Here’s a fact: the problem with Spider was not that it is a Fiat; the problem is that it is a 2-seater convertible. Consumer demand for roadsters is minuscule, no matter what badge you slap on it. The really baffling part is that FCA would go into this ignoring this basic fact; be taken by surprise by poor sales and end up pulling the plug. Slapping an Alfa Romeo badge wasn’t going to change any of this; 4C ended on the exact same boat.

The other part that is baffling is that FCA thought it could price its all-new Spider above the segment standard from Mazda believing that consumers would fall for it: FCA priced Spider’s MSRP above MX-5, but transaction prices ended being significantly below. That’s just crummy pricing. FCA went into this with too much wishful thinking and not enough business sense.

I, for one, am glad FCA brought Spider back. I love my Spider. But I never had any illusions of what a rebadged 2-seater would accomplish. That appears to be a lot more than FCA calculated.
By that standard Alfa succeeded with the Giulia. It met all goals except sales. Some teething problems at first, but that is expected with an all new platform.
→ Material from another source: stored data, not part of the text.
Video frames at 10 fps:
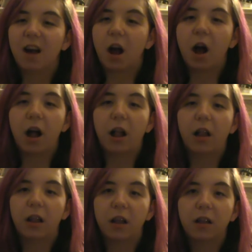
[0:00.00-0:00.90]

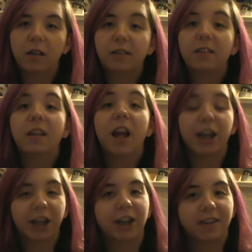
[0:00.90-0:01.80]
all a
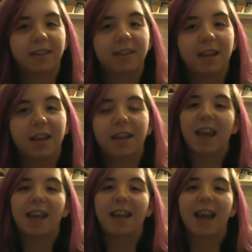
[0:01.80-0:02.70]
curse,
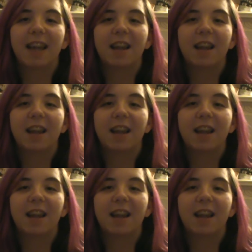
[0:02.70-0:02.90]
and that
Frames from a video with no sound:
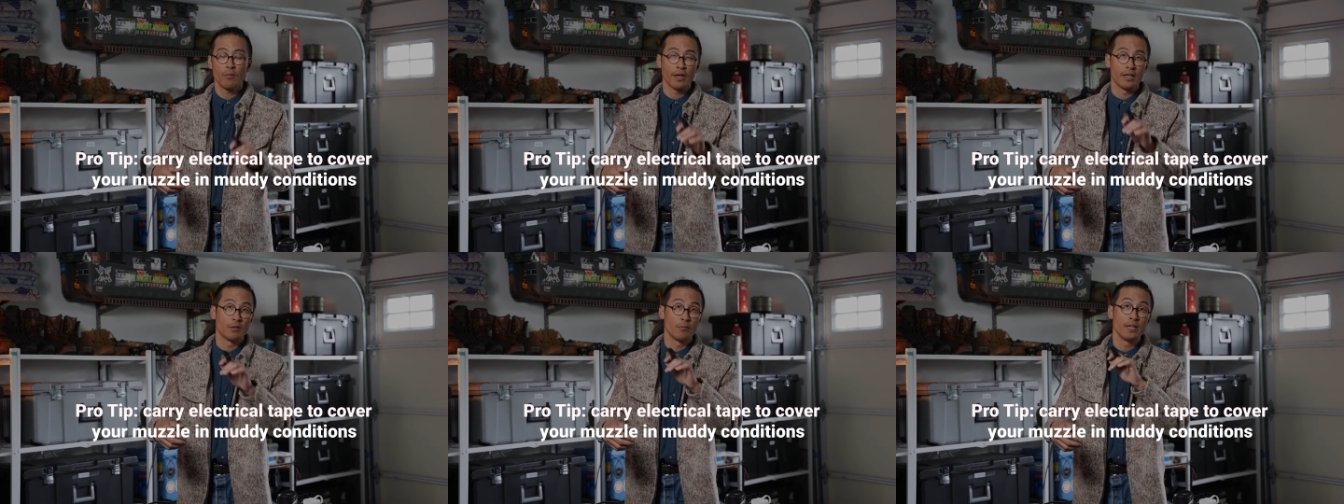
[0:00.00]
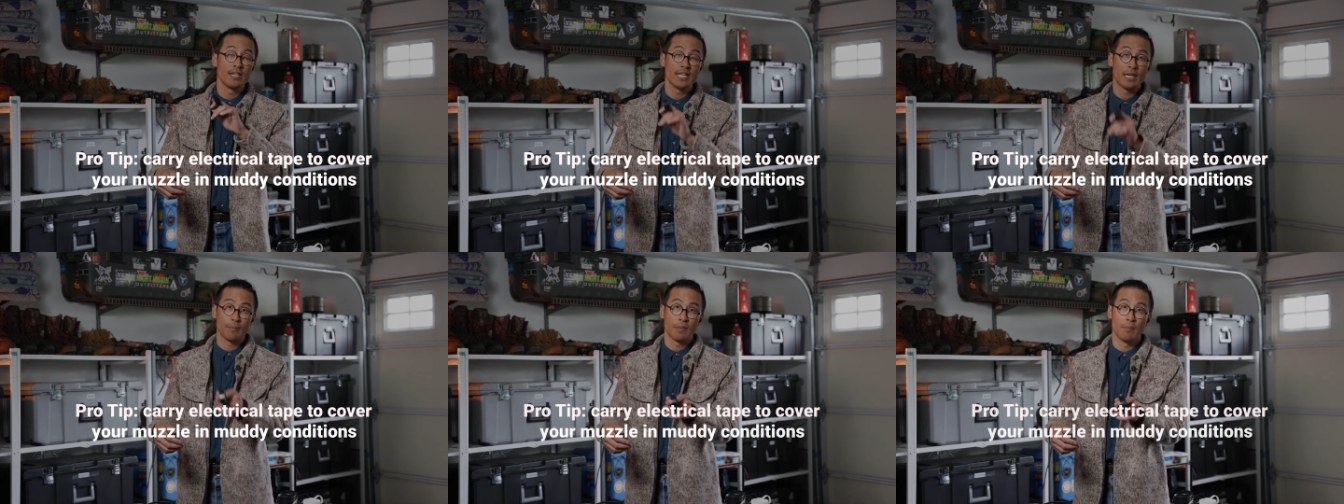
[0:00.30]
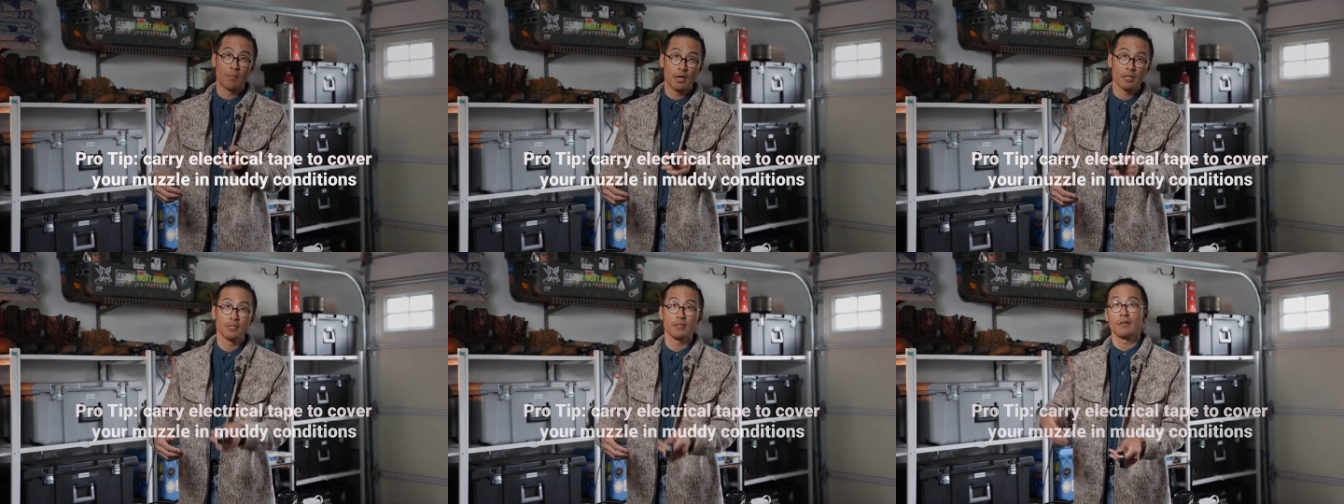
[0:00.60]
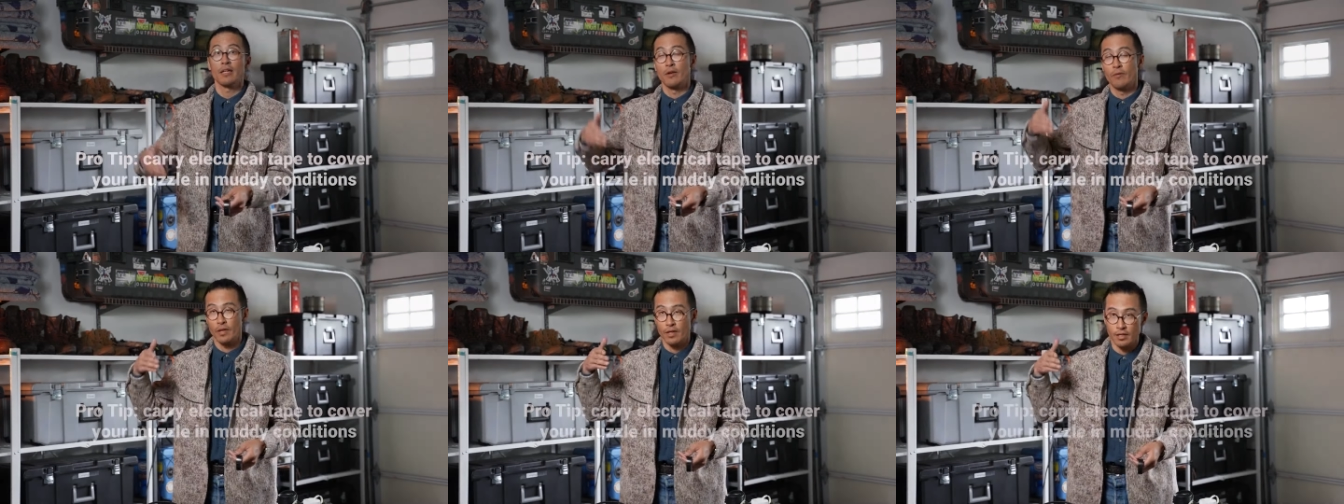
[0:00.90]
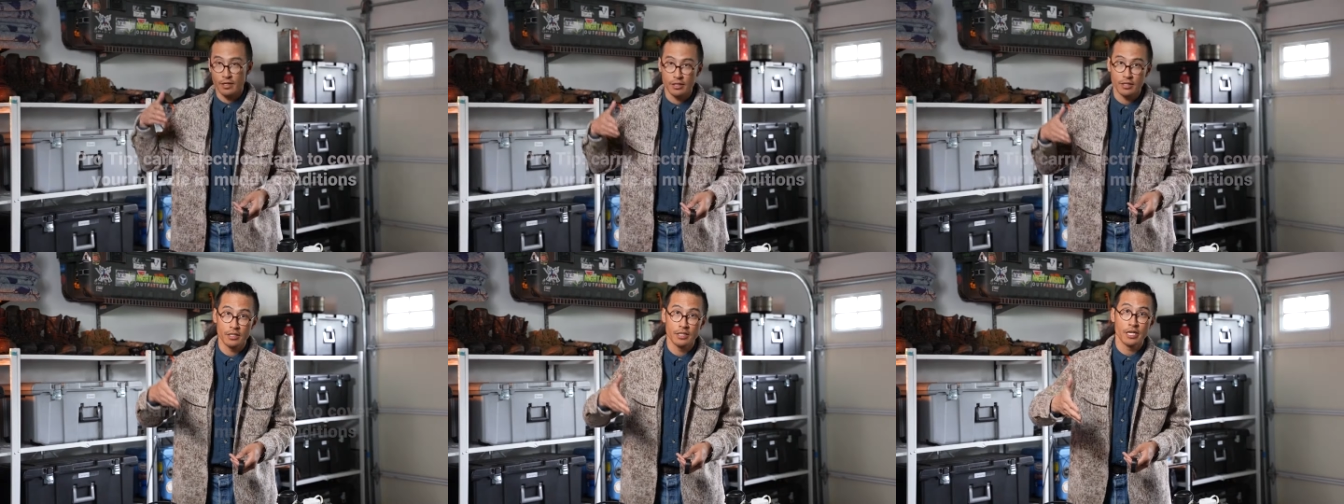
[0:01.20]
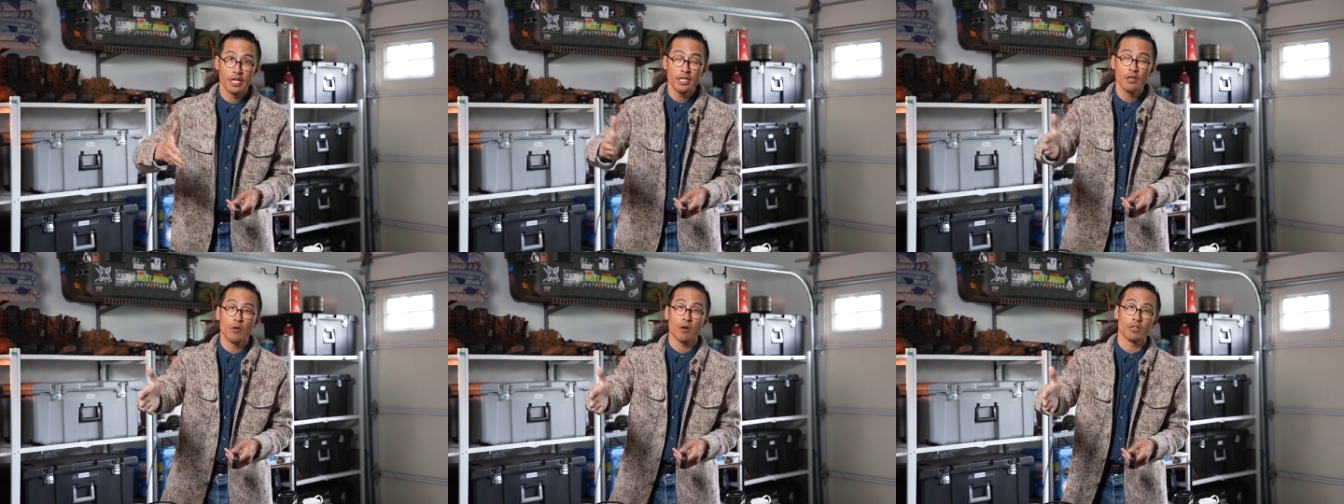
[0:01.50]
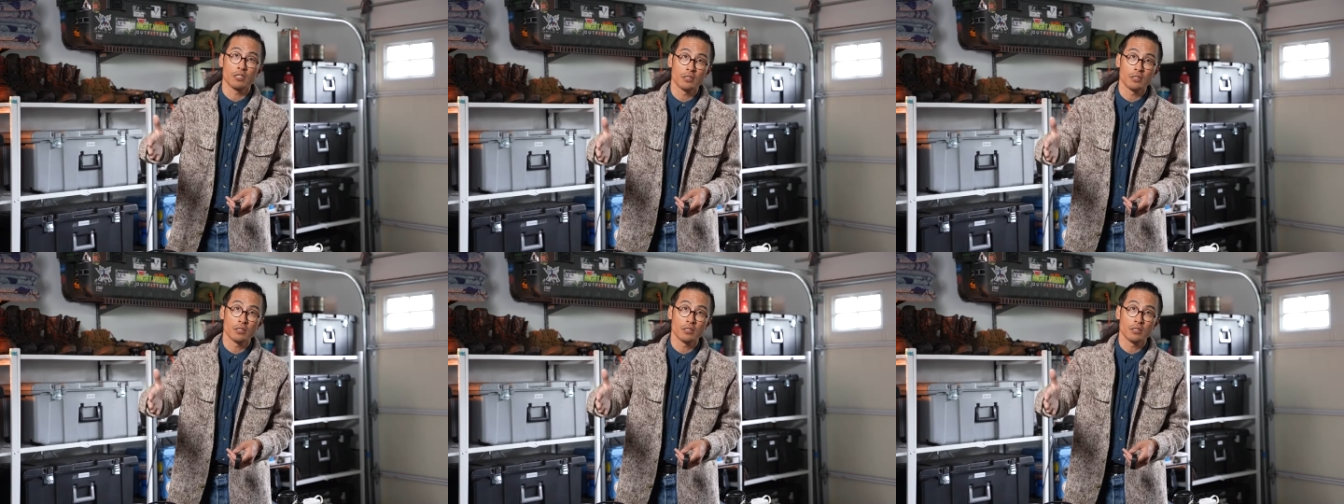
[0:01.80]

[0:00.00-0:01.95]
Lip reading: we can retape the muzzle and we can continue our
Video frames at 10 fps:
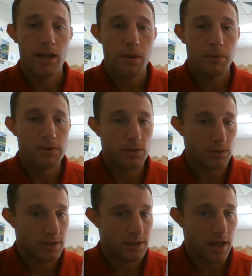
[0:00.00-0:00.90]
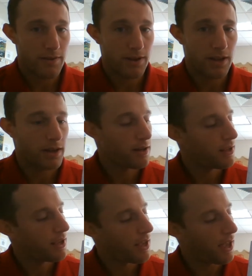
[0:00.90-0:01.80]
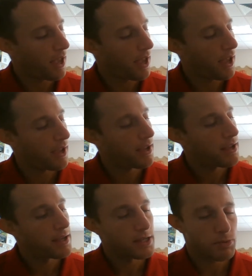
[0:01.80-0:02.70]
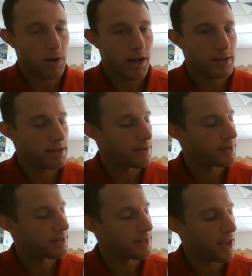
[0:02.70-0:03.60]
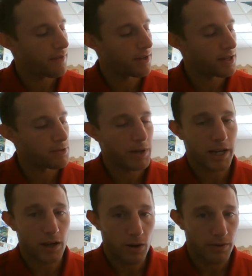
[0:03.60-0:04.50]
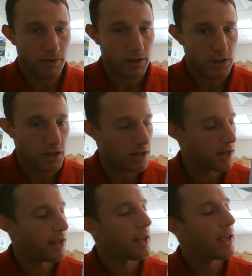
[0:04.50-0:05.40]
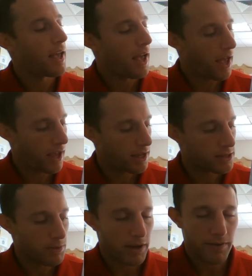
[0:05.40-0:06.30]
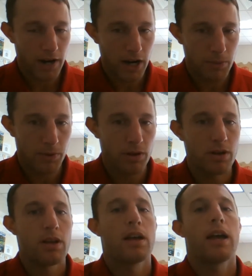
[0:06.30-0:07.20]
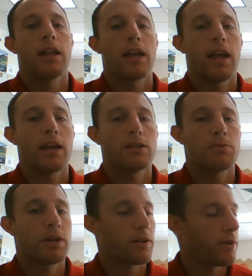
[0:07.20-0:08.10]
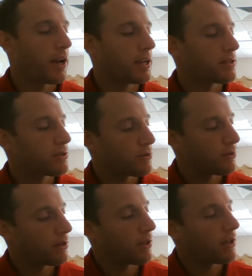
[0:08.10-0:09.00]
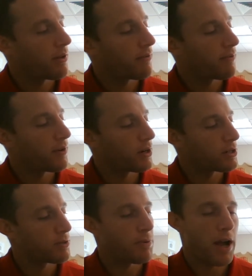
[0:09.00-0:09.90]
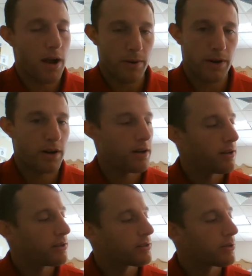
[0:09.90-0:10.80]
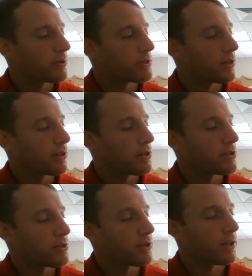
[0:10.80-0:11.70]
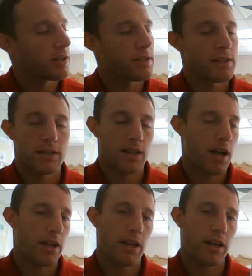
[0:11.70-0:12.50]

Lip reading: So 7a is positive, 7 is my coefficient, a is my variable, and a is being raised to the first power. So it's understood. It's not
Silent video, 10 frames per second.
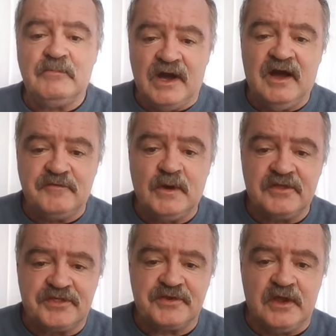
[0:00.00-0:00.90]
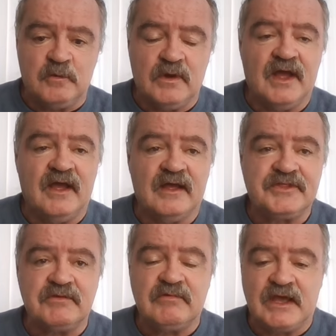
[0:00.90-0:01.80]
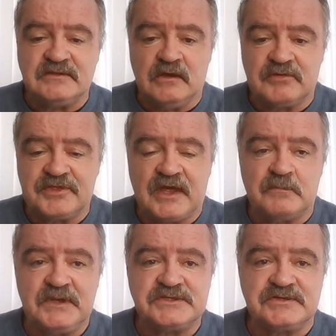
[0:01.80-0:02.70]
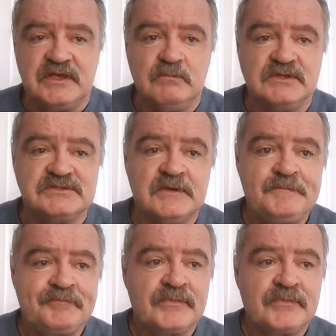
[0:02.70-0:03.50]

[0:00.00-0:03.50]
I'm halfway through the radiotherapy treatment.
2 seat 4 cylinder mid engine sport cars don't sell enough to be a consistent feature in the marketplace. Federalizing the 4C was a complete waste of money.
2 seat 4 cylinder front engine convertibles do slightly better. The car should have been an Alfa with the low boost 200 HP 2.0T running on regular, with a hatchback body option.
Even 4 seat RWD 4 cylinder sport sedans sell poorly. Alfa could have done better if they offered 200 HP and 270 HP 2.0T engines running on regular.
They really would have done well with a Lexus ES competitor, but a FWD car that large should be a Chrysler, not an Alfa.